À frente das oficinas de arte da Escola Americana e do Mackenzie College e da disciplina de educação artística da Escola-Normal Superior, Anita também foi disruptiva, levando o Modernismo e outros conceitos artísticos relevantes para a sala de aula do Mackenzie. A professora tinha apreço pela libertação criativa e preferência pela provocação da originalidade, mais do que pela transferência de métodos e técnicas muito específicas. “Deixo plena liberdade de expressão ao aluno, evitando-lhe impor meu gosto e maneira de pintar. A técnica vem naturalmente da repetição de certas formas preferidas”, comentou ao jornal Diário de São Paulo, em 1933.

Anita Malfatti se dizia contra o processo pedagógico que prioriza o aprendizado da técnica.

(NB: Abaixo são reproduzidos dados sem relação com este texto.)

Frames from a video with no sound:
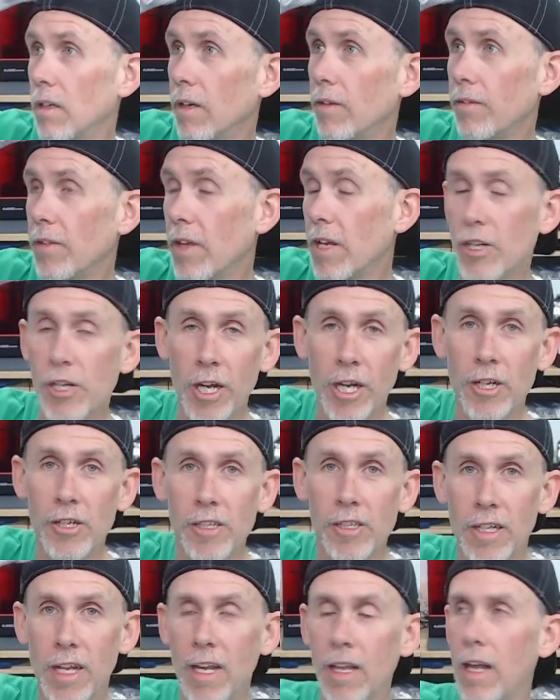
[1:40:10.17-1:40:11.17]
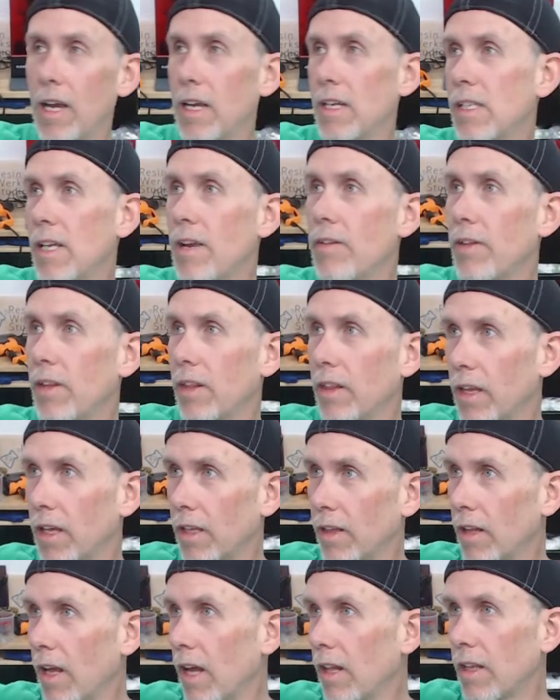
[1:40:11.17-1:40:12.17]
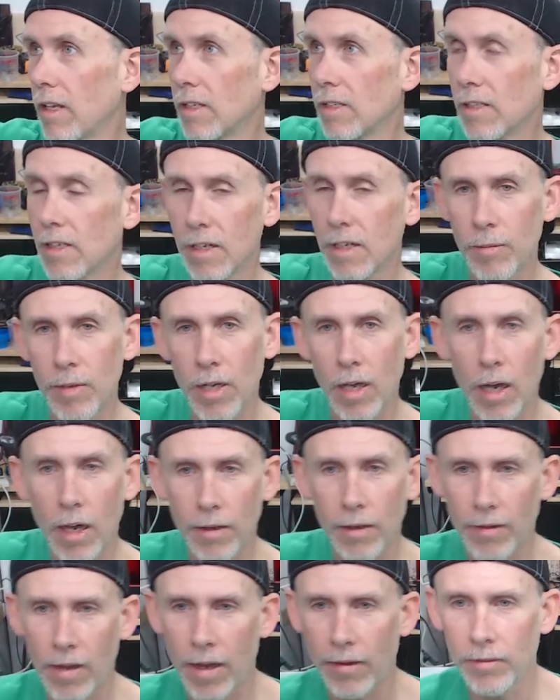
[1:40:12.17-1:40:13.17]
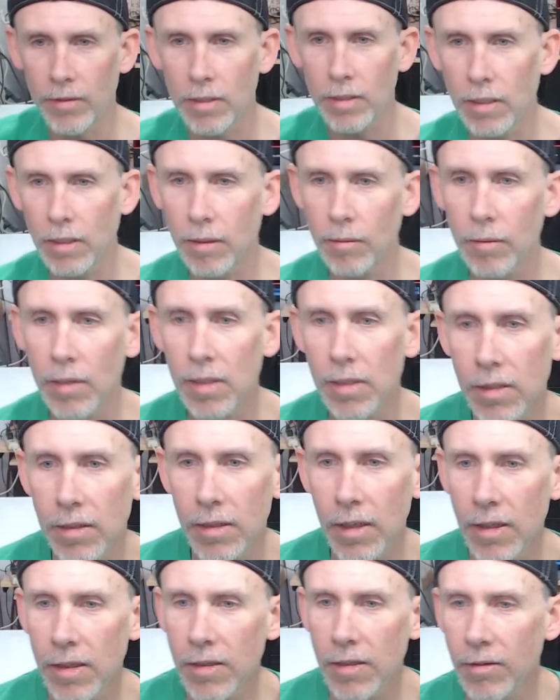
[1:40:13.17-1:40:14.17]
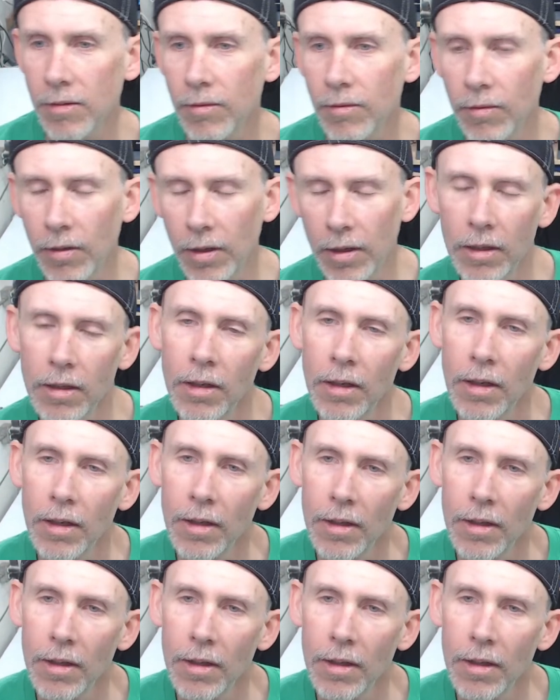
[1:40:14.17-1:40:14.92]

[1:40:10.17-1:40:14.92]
If they change the daylight saving thing, that thing's going to be off half the time. That's that's funny.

Amante da automaticidade, a docente preferia ensiná-la apenas como uma base para que os estudantes alcançassem espaços originais em suas produções. Ou seja, aprender o básico para ter independênciam, viajar a outras ideias e explorar a imaginação. Essa autonomia – ou desobrigação – é um fundamento importante do Modernismo, até mesmo no ensino desse conceito artístico. O instrutor, ou professor, é muito mais alguém que observa e percebe, do que um agente que se envolve e interfere no processo.

“E isso era algo que também dialogava com a ideia de educação do Mackenzie, que até hoje explora esse universo da criatividade e oferece aos estudantes o protagonismo acadêmico. Os valores mackenzistas perduram há mais de 150 anos e têm pilares importantes para o amadurecimento cívico, compreensão de cidadania plena e construção dos múltiplos saberes. Anita Malfatti trazia essa essência de superação e criatividade para a sala de aula”, acrescentou o professor e historiador Eduardo Abrunhosa.

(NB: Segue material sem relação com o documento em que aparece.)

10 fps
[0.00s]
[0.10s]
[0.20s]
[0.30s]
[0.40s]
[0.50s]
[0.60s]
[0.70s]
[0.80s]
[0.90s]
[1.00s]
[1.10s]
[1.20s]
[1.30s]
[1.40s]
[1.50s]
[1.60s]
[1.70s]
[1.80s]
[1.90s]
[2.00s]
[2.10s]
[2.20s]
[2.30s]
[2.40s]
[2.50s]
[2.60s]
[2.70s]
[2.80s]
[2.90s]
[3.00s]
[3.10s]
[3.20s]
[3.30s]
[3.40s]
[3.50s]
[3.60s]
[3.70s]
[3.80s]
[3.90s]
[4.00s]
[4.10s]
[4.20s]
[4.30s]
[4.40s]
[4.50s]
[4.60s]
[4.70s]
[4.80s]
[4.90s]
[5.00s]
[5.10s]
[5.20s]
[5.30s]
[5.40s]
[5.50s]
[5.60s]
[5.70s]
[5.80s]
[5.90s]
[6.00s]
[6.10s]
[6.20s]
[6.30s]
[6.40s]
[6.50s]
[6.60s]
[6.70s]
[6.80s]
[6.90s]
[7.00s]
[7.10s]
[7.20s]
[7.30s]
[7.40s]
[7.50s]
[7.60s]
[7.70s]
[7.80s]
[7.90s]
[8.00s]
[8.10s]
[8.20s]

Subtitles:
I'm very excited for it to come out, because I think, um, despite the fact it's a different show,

Anita concluiu sua missão com a docência em 1952, quando já tinha alcançado os 62 anos de vida e mais de três décadas ensinando pintura, se consideradas as aulas dadas por ela antes do Mackenzie College. Durante todo o período em que lecionou, também foi professora na Associação Cívica Feminina. É sempre importante sublinhar a passagem da artista pelo universo educacional, porque, assim como a sua preponderância enquanto personagem da Semana da Arte Moderna, sua figura também tem uma passagem influente pela escola, com muitas contribuições valiosas e um legado que também dialoga com a vontade de ensinar e ajudar os alunos a desenharem trajetórias de vida identificadas com a liberdade.

Sobre o Centro Histórico e Cultural Mackenzie

O Centro Histórico e Cultural Mackenzie (CHCM) ocupa o Edifício Mackenzie, prédio 1 do campus Higienópolis. Foi construído entre os anos de 1894/1896 para abrigar a primeira Escola de Engenharia privada do país, espelhada no modelo de ensino norte-americano. Desde a década de 1990 o imóvel é tombado Patrimônio Histórico e Cultural de São Paulo, pelo órgão de preservação estadual CONDEPHAAT e municipal CONPRESP. Entre os anos de 2001 e 2004 foi restaurado e adaptado ao seu novo uso.

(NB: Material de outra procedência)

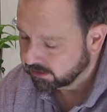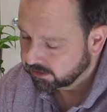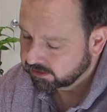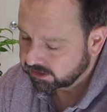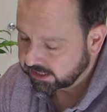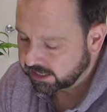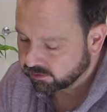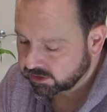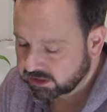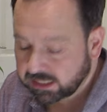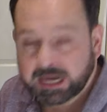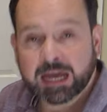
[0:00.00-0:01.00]
So now we're
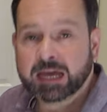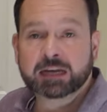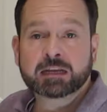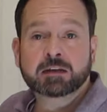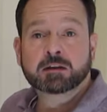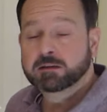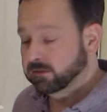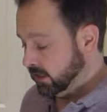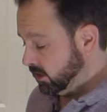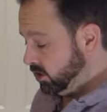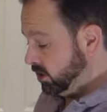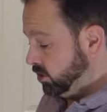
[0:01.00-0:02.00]
just going to add in
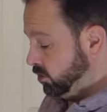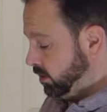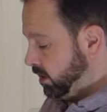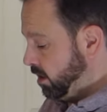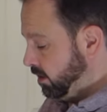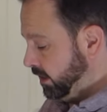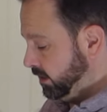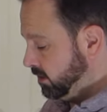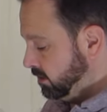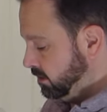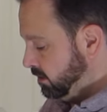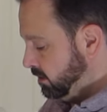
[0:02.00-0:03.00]
that ginger and garlic.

Além de promover a preservação da memória da instituição – por meio da conservação do seu acervo e do edifício com princípios técnicos-científicos atuais da museografia, museologia e da conservação preventiva – o CHCM é também um espaço cultural vivo, com uma agenda diversa e constante, como eventos musicais, exposições, programas audiovisuais e passeios guiados.